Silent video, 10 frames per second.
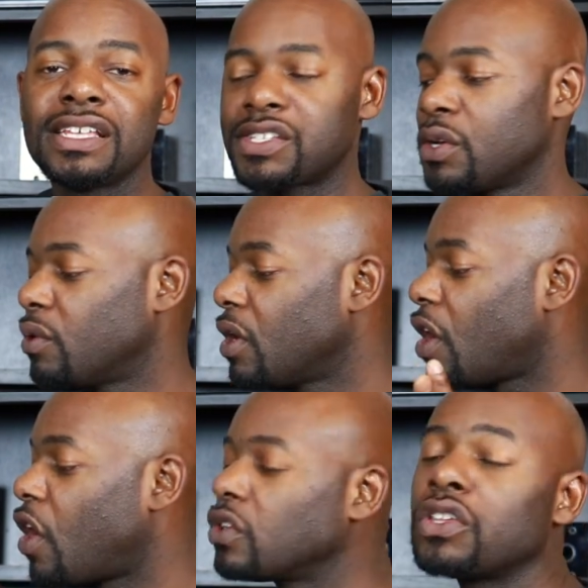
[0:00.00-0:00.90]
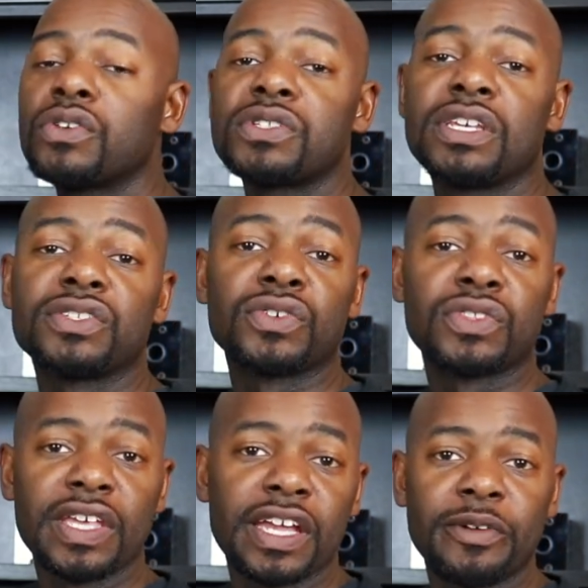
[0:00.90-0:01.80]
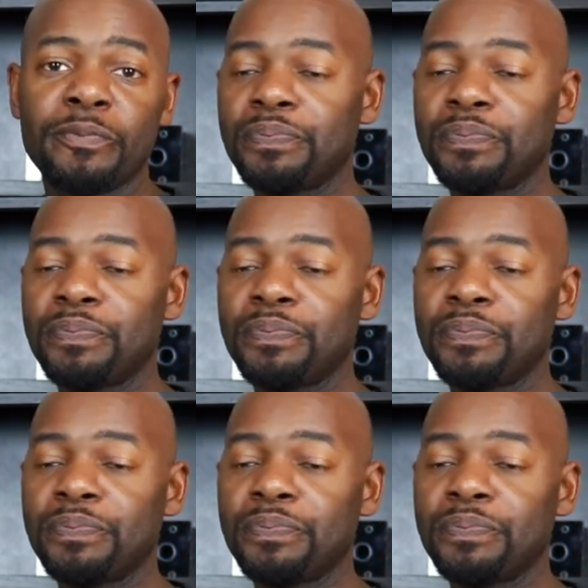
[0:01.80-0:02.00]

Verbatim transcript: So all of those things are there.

==

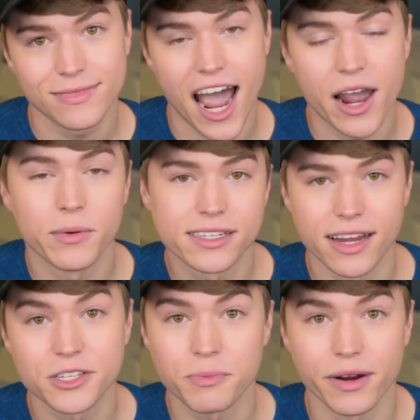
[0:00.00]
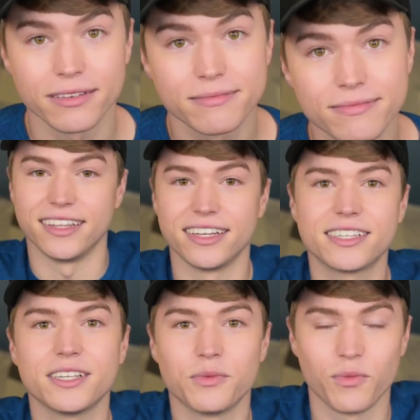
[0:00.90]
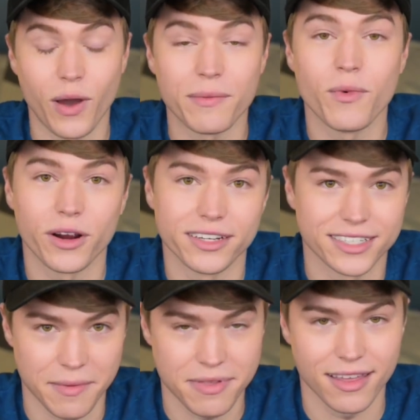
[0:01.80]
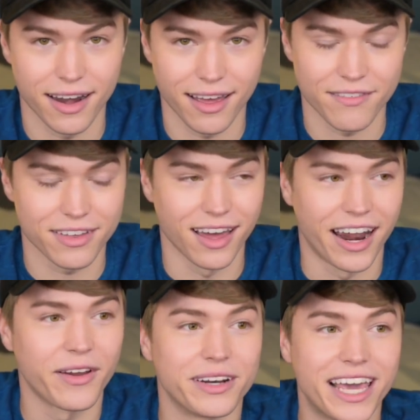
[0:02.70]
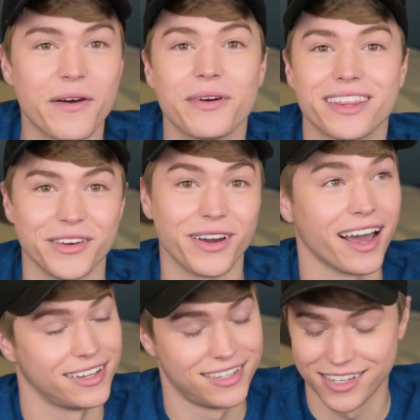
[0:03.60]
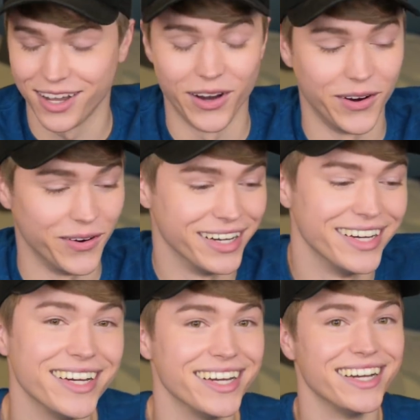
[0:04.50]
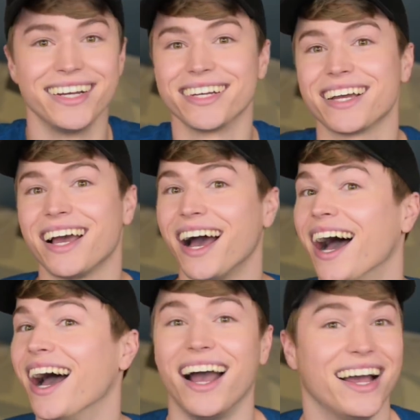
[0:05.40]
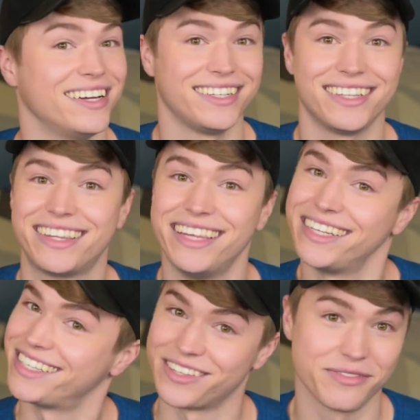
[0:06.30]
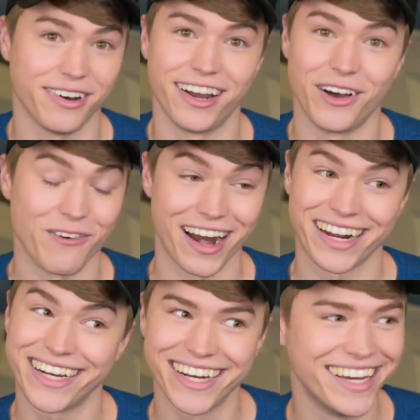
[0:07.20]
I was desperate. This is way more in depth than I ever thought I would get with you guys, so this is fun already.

* * *

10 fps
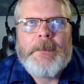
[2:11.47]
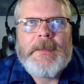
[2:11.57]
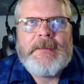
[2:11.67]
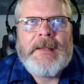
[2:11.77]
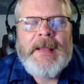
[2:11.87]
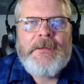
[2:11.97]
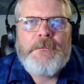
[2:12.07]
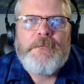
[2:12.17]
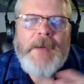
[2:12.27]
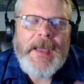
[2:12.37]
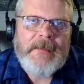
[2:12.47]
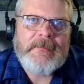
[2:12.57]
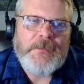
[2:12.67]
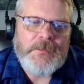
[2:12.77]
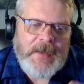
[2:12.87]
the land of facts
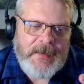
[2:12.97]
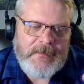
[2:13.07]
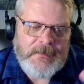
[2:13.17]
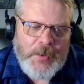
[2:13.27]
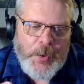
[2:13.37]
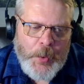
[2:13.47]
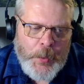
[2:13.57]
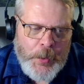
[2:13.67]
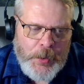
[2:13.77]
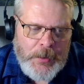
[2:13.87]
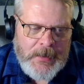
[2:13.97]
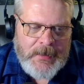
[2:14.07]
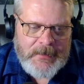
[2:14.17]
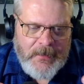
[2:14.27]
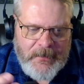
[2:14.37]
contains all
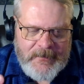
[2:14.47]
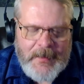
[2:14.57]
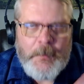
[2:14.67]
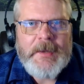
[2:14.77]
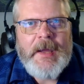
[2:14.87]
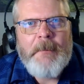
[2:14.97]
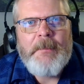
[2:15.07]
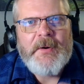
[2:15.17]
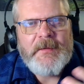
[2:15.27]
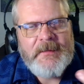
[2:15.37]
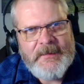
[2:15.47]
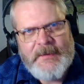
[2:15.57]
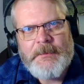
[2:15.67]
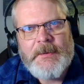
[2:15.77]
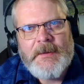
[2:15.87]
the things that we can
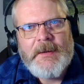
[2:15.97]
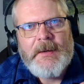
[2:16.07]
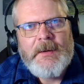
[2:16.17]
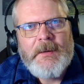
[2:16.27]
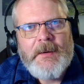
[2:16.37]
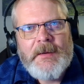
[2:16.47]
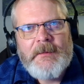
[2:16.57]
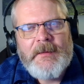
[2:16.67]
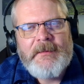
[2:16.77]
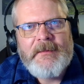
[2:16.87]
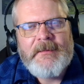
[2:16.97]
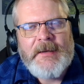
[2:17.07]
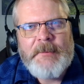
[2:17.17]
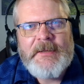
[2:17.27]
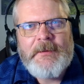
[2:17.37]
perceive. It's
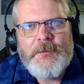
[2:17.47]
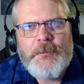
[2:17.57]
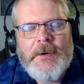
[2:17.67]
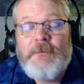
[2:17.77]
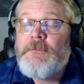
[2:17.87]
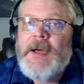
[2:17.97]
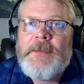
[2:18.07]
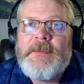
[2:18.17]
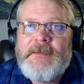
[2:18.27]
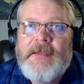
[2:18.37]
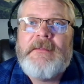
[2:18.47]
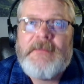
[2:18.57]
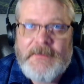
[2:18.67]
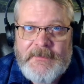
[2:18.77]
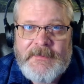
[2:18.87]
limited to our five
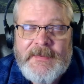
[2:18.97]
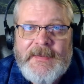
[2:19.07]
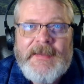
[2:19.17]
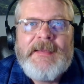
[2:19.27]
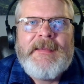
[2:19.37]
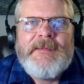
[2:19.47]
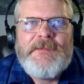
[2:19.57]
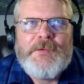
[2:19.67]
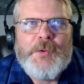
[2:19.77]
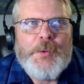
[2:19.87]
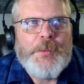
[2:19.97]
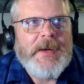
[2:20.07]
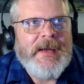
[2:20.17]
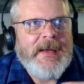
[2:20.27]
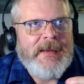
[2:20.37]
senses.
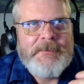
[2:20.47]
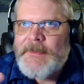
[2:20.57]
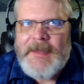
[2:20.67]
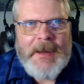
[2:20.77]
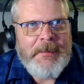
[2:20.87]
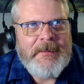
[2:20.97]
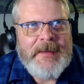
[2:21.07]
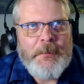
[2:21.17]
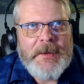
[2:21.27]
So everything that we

• **Task instructions**: Each line above that falls between the line with "Silent video, 10 frames per second." and the line with "Verbatim transcript: So" should be printed exactly, together with those two lines, but the pictures should not.

• **Problem solution**:
Silent video, 10 frames per second.
[0:00.00-0:00.90]
[0:00.90-0:01.80]
[0:01.80-0:02.00]

Verbatim transcript: So all of those things are there.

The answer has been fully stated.